How could you not understand? What, are you Hitler or something? <<

You got a good name.

FR Germany (previously known as West Germany) has already borne the twin burdens of former East Germany and the Euro. It's up to Germany (and her neighboring rich neighbors) to take up this kind of, what I see, very moral and idealistic responsibility of taking care of little brothers.

Even an eventual takeover of Taiwan would be costly, not to say South Korea uniting with North Korea. History just repeats itself, and even if a country has been divided for decades, normally the richer side would be politically interested BUT hardly economically interested in the poorer side.

It wouldn't be a lot of fun either to force me to help my own relatives in a "moral" way. That's self-interest.
PARISIEN   Wed Mar 03, 2010 11:34 am GMT
<< I can only see an interesting phenomenon that countries like the UK and Sweden didn't join the Euro for some sort of self-interests, which now appear to be more rational than ever. If you have a sound economy, but a small population (exception the UK, the third largest population in western europe), why should you bother to join a large party with several huge debtors and poor guys? >>

-- Do you *really* think the UK has a "sound economy"?

From the Financial Times:

"There are good reasons for the weakness and volatility of sterling. Among industrial countries, Britain’s economic fundamentals are uniquely awful. As regards public debt and deficits, Britain’s true fiscal circumstances are about as bad as Greece’s reported situation, once we allow for the understatement of UK public debt through the off-balance-sheet accounting tricks of the past decade."
"During the long boom preceding the crisis, fiscal policy was relentlessly pro-cyclical, with public spending rising steadily as a share of gross domestic product. The size of the bank bail-out reflected failures of UK regulation that permitted the financial system’s balance sheet to pass 400 per cent of GDP."
"Britain has four, inconsistent, features. It is a small, open economy, with a large, internationally exposed financial sector, its own minor-league currency and limited fiscal spare capacity. This makes it uniquely vulnerable."
http://www.ft.com/cms/s/0/d58ada72-256a-11df-9cdb-00144feab49a.html

And from the Times of London:

"It says something about your currency when foreign exchange dealers are even prepared to swap it for the Zimbabwean dollar. Yet this was the pitiful fate of sterling yesterday as it suffered its biggest rout on the currency markets for more than a year."
"Apart from the pastings received at the hands of the US dollar and the euro, sterling also fell by more than 1.7 per cent against Zimbabwe’s much-mocked paper, completing a decline of more than 7 per cent since the end of January."
"Some economists are convinced that this could be the start of a sterling rout, with investors losing confidence in Britain’s resolve to tackle the gaping hole in its public finances."
http://business.timesonline.co.uk/tol/business/columnists/article7046086.ece
Carlo Scearn   Wed Mar 03, 2010 6:48 pm GMT
Revealer of truth - nice statement, hehe, but actually there are just 1-2 mln Poles in the UK, and the rest ---->38 mln still lives in Poland :P Maybe, we do have more Tesco's and pubs than England, and our winters (except 2010) are becoming warmer and quite rainy :) Poland and UK are also very pro American...which also makes them similar ....
Sweden   Thu Mar 04, 2010 12:32 am GMT
I doubt they have much in common with regards to your bigoted views.

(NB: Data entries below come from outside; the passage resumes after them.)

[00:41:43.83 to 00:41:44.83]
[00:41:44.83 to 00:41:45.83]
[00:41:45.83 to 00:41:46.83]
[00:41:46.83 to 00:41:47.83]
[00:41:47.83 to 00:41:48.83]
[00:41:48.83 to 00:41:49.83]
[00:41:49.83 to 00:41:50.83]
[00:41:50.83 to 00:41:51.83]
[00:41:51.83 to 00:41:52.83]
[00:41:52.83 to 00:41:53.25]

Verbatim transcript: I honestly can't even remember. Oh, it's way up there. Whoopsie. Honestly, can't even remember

Great Britain (probably not the UK, as Northern Ireland has to be regarded as a colony in a way) went around the world robbing and pillaging from other nations.

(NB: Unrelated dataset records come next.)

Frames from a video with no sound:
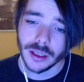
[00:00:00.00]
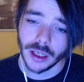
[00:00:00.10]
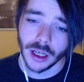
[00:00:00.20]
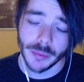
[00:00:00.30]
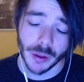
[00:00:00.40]

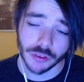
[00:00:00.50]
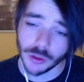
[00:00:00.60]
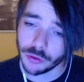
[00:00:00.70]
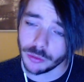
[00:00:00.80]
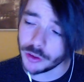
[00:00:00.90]
I'll still
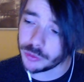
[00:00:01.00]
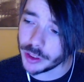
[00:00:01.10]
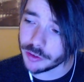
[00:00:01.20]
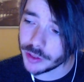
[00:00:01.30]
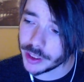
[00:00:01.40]
do my
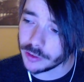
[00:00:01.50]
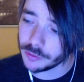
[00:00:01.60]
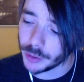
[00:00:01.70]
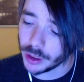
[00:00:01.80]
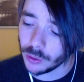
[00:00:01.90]
Twitch things,
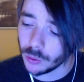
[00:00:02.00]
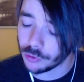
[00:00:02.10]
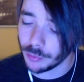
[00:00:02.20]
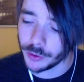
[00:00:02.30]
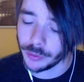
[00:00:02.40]
but I'll
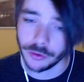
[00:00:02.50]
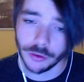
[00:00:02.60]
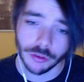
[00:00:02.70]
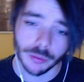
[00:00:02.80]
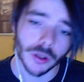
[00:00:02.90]
also be doing
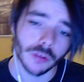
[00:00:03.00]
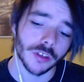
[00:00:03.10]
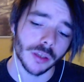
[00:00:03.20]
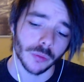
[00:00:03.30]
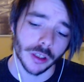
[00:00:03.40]
YouTube
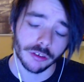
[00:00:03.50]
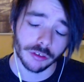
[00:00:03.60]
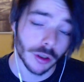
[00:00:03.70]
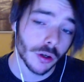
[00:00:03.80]
content, which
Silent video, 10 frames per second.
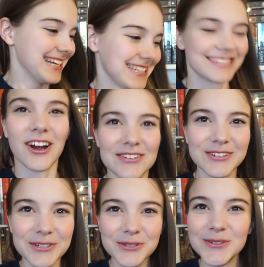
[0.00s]
it's
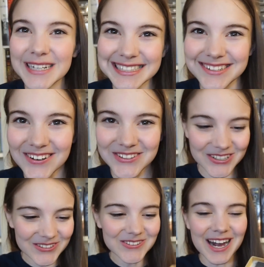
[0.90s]
Doctor Who! It's Doctor
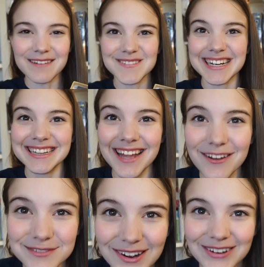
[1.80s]
Who! I freaking
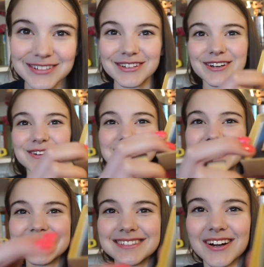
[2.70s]
love Doctor Who!
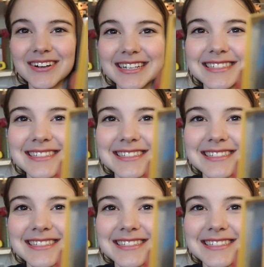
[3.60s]
It's a TARDIS.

Now it has become a reasonably fair nation in a way, but make no mistake, PC'ness will only be allowed to go so far. The powers that be have no intention of becoming non-powers that be.

As for Sweden, well it enjoys the advantages of being a rich Western country, and no doubt will not easily lose that either. But it doesn't have the same racist, colonial history as Britain.

Therefore, if they aren't particularly racist, and are pretty open to other cultures and minorities, it's no doubt because they never developed the same kind of superiority complex, and thus don't feel they have to compensate, but rather that they never felt they lorded it over them in the first place.